German doctors are urging the new coalition government not to abandon the controversial pharmaceutical benefit analysis system introduced in 2010.
The new administration says it will scrap the system, which was established under the Act on the Reform of the Market for Medicinal Products (AMNOG) to assess newly-licensed drugs and establish whether they provide additional benefits compared to products already on the market.
These assessments then set the basis of product prices agreed in negotiations between manufacturers and the statutory health insurance (SHI) funds and, under AMNOG, if a new product does not show additional benefits, it cannot receive a price higher than those for products already on the market. Before AMNOG, drugmakers were able to set their prices freely in Germany.
As well as newly-licensed medicines, AMNOG also allows for the benefits of products launched pre-2011 to be assessed, provided that such products compete for other medicines for which there is an early benefit assessment or if they are considered to be therapeutically important.
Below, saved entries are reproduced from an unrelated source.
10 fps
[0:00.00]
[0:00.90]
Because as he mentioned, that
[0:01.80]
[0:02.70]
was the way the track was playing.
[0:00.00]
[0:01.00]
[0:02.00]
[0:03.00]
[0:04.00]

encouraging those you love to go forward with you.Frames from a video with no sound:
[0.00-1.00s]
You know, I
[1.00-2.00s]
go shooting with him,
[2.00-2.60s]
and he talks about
The assessments are carried out by Germany’s drug pricing watchdog, the Federal Joint Committee (G-BA), which consists of doctors, hospitals and health insurers. The G-BA commenced its first assessment for established products in August 2012, when it called on the manufacturers of five gliptin products, used in the treatment of diabetes, to provide it with value dossiers in support of their products. The analysis followed the panel’s decision that the products were in direct competition with Boehringer Ingelheim’s Trajenta (linagliptin), for which the G-BA had issued a negative decision earlier in the year.
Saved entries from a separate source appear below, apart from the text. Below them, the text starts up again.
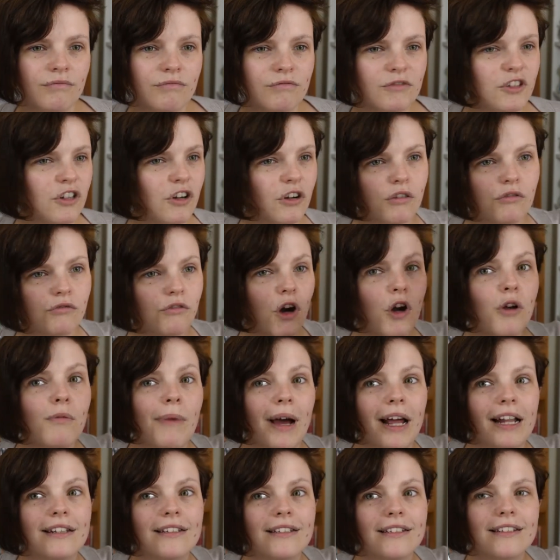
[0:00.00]
young
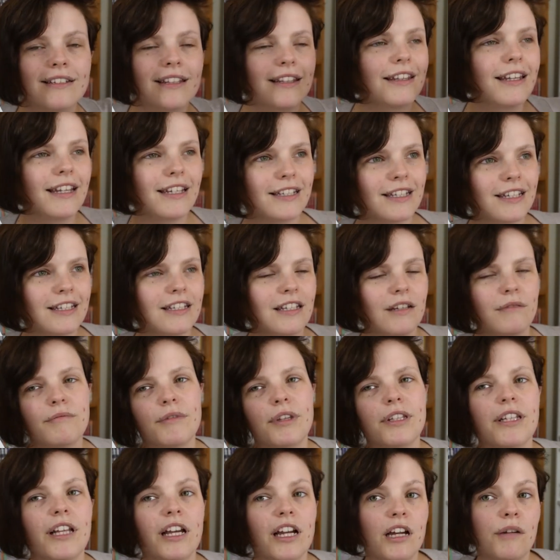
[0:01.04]
romance, this is
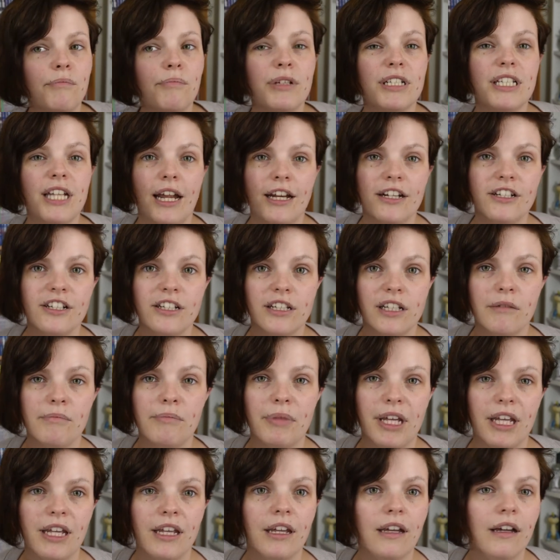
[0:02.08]
something that could potentially
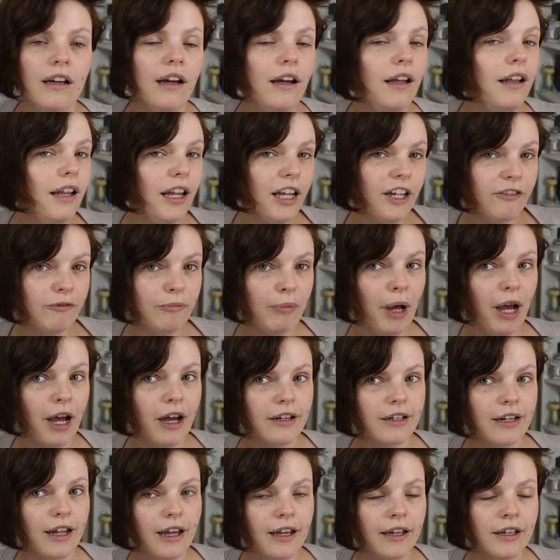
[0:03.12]
be a life
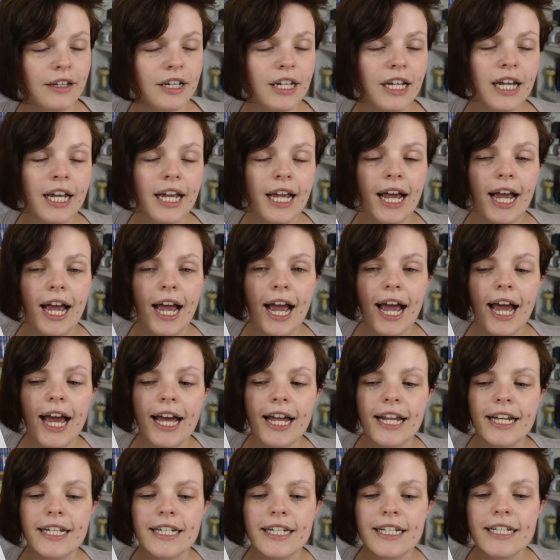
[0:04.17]
partner.
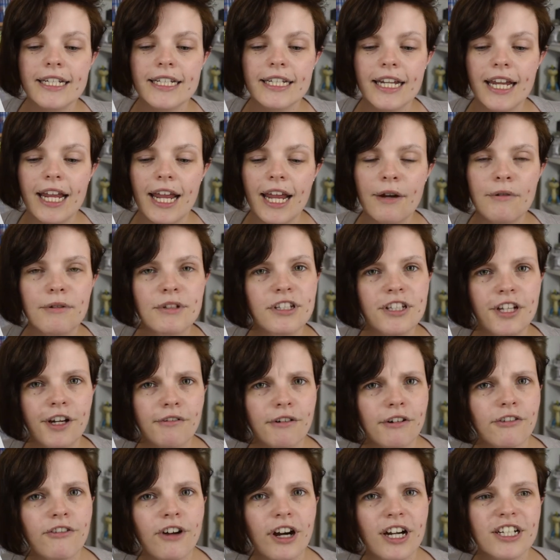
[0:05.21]
And it was so
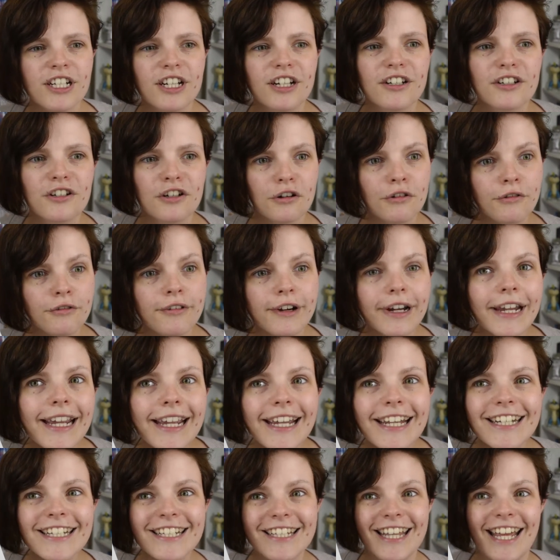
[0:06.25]
refreshing to
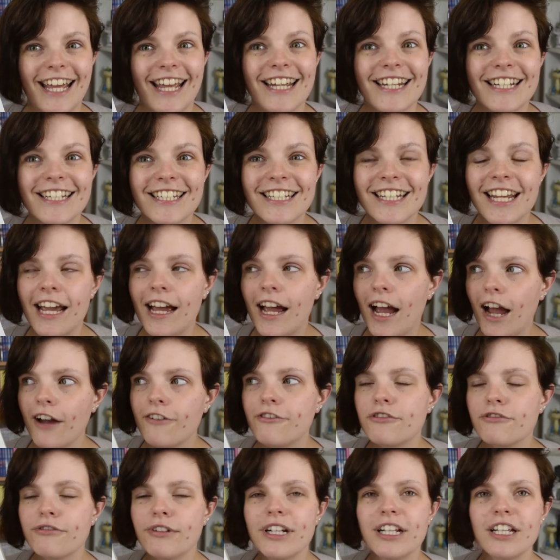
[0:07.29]
read this
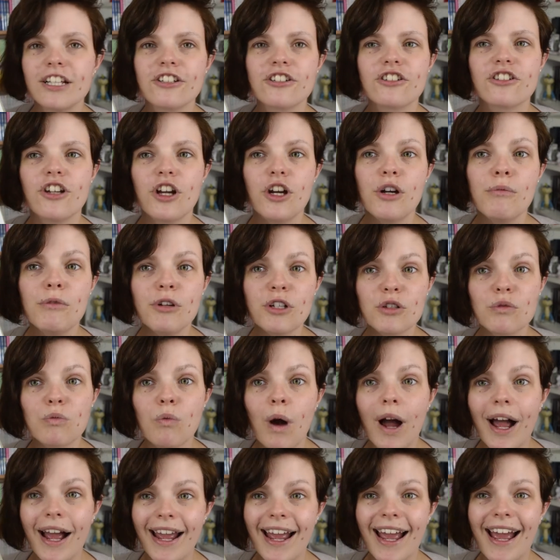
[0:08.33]
after reading so much
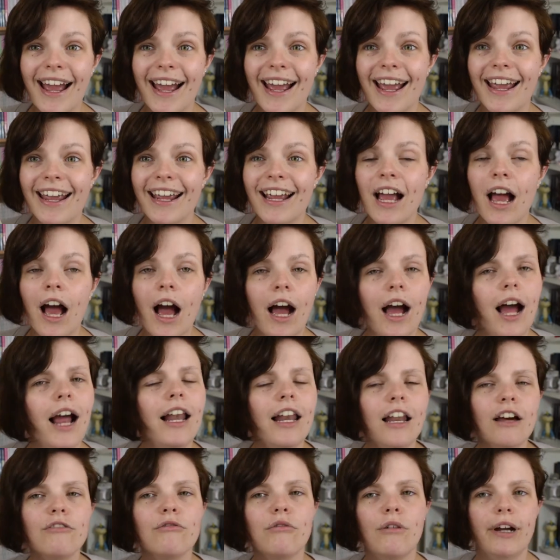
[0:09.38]
YA. I
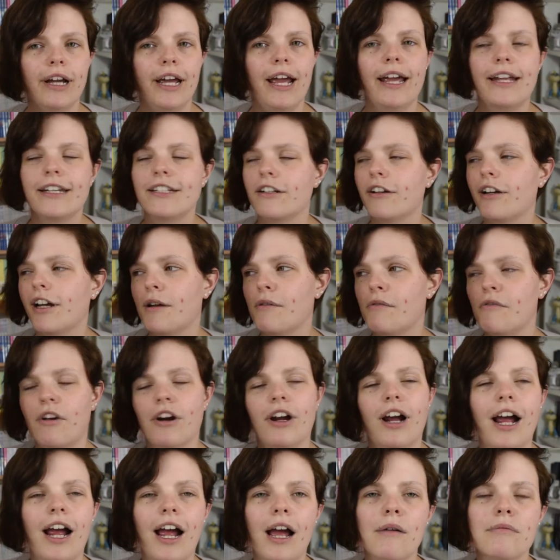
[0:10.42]
love YA, don't get me
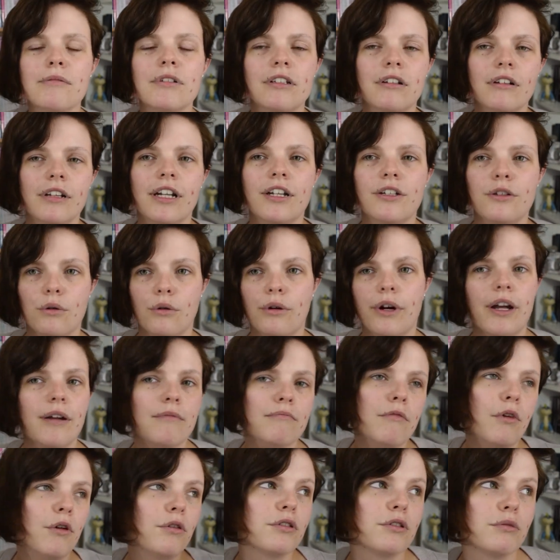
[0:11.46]
wrong, I absolutely adore it,
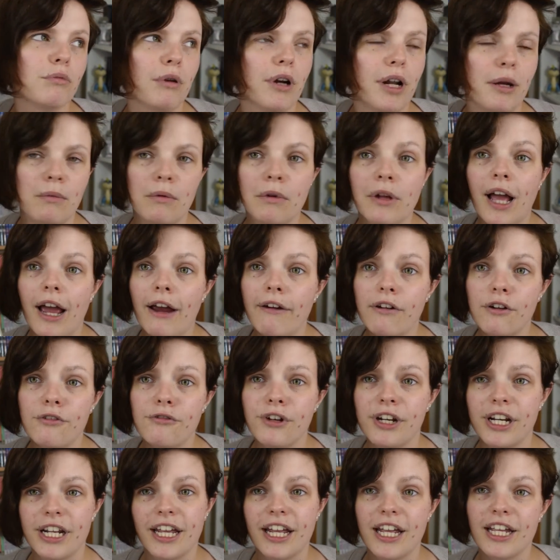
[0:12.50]
and most of what I carry on
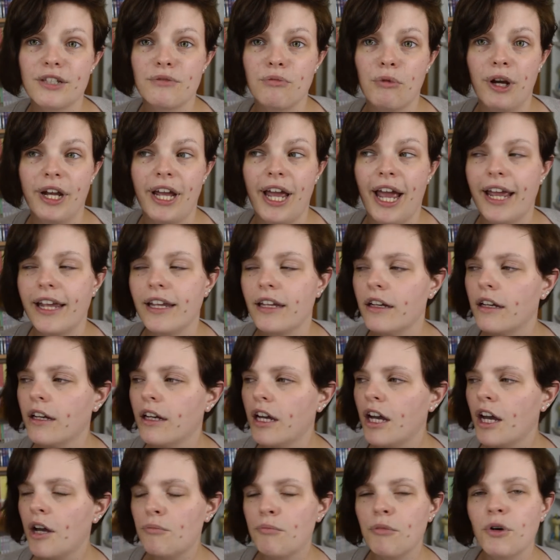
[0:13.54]
reading is YA.
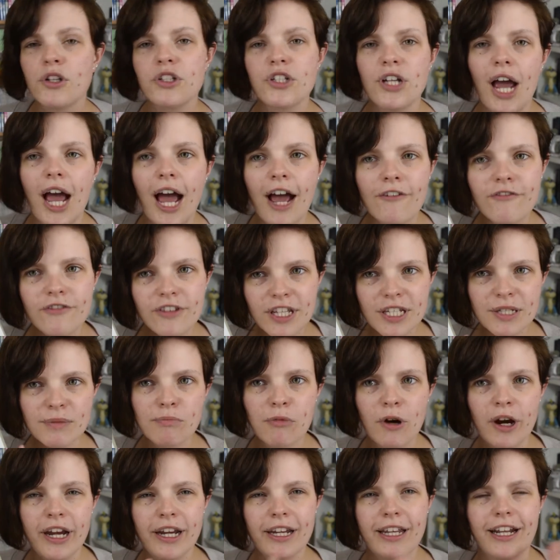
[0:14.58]
But to have this
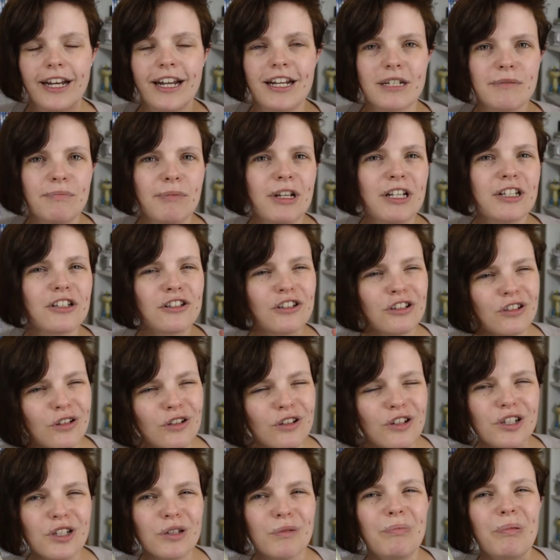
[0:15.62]
break and it to be
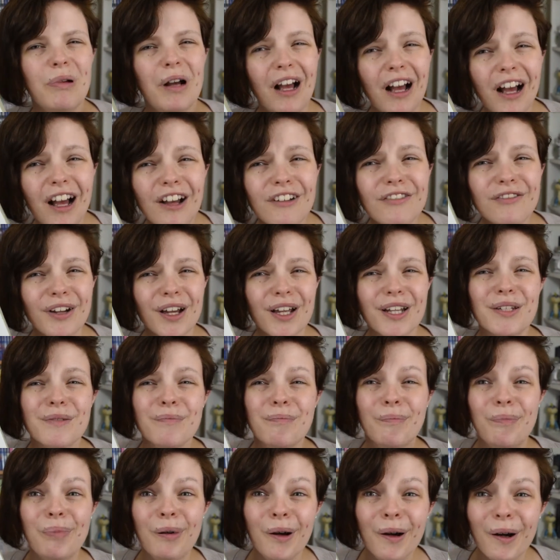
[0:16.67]
such the
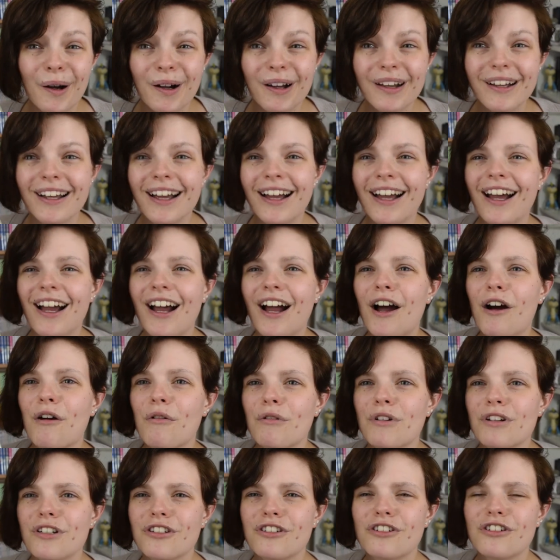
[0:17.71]
perfect book
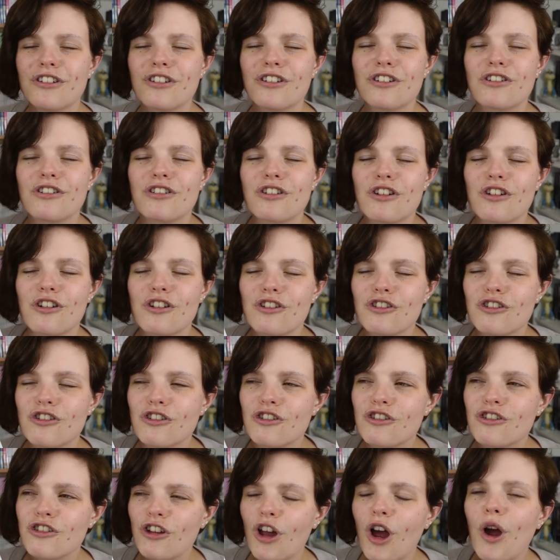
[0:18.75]
was just
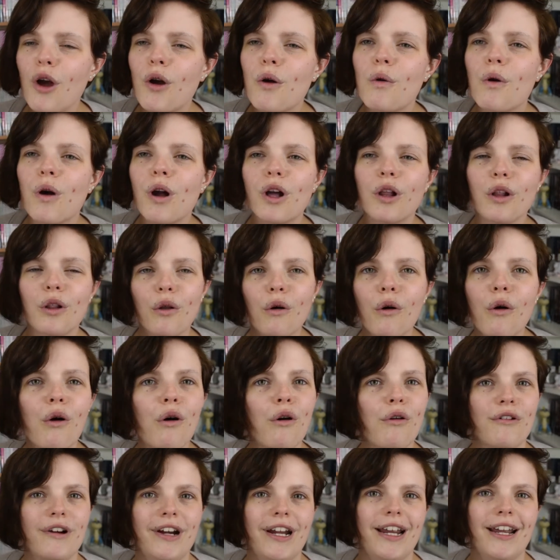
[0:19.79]
so
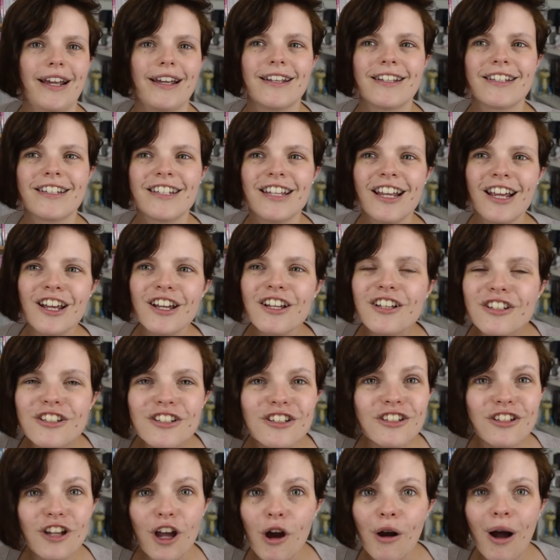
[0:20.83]
glorious.
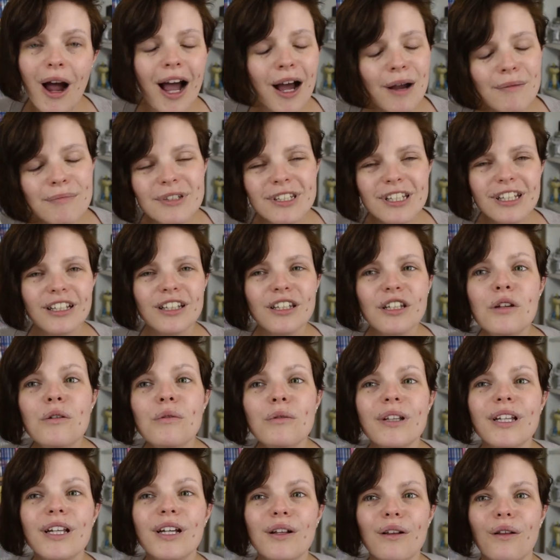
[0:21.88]
So
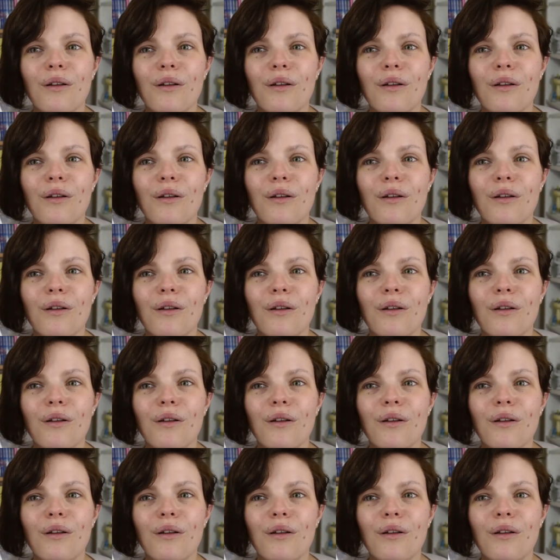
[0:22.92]
absolutely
Reporting the results of this retroactive benefits assessment, the G-BA found that only two of the gliptin products showed any additional benefits for patients compared with already-available treatments, says Professor Wolf-Dieter Ludwig, chairman of the German Medical Association (Bundesartztekammer)’s Drug Commission. This shows the value of the assessment system, given that gliptins are around ten times as expensive and that prescriptions for them are increasing rapidly, he says.
“The benefit analysts for those medications already on the market is essential for a high-quality and economic medicines provision,” adds Prof Ludwig. He also warns that scrapping the assessment process would create an obstacle to the rational provision of medicines and make it more difficult for doctors and patients to access independent information.
But the G-BA appears to have accepted the removal of its role in assessing established drugs, according local reports, which quote the panel’s chairman, Josef Hecken as describing this process, in the magazine Der Speigel, as “riding a dead horse.”
He also said that a court ruling permitting drugmakers to appeal negative evaluations of their products would mean that the G-BA’s legal department being “tied up for years.”
The Bundesartztekammer’s Drug Commission also points out that 60% of the new drugs analysed so far under the system have been shown to provide no additional therapeutic benefit.